▶ **PROBLEM**
Quote, exactly, the line holding "(1.80 s to 2.70 s)" and all lines after it to the end of the records below. Exclude pictures.

▶ **DATASET RECORDS**
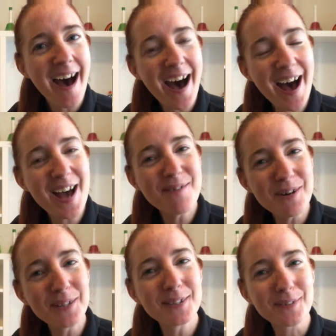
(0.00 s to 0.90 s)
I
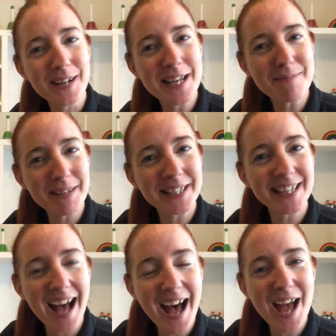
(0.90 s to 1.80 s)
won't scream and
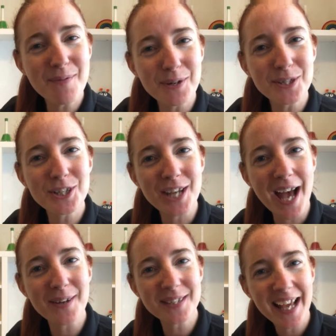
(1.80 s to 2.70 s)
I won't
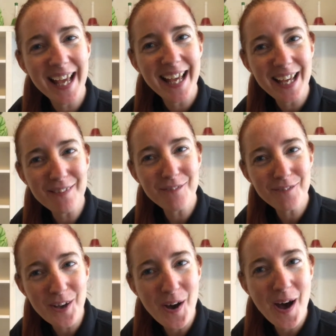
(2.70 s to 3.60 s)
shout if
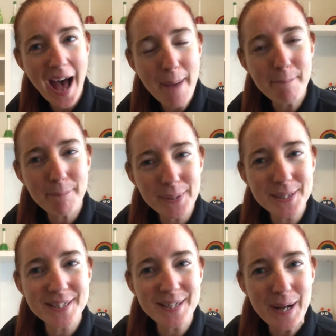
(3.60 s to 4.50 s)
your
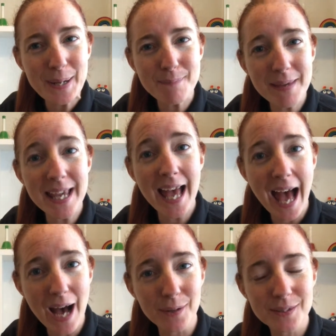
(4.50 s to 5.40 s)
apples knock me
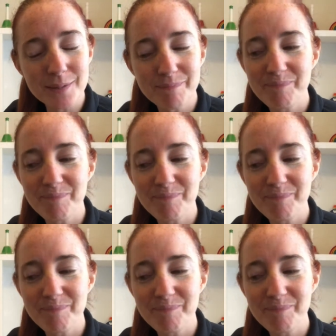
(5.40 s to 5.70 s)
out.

▶ **WRITTEN ANSWER**
(1.80 s to 2.70 s)
I won't
(2.70 s to 3.60 s)
shout if
(3.60 s to 4.50 s)
your
(4.50 s to 5.40 s)
apples knock me
(5.40 s to 5.70 s)
out.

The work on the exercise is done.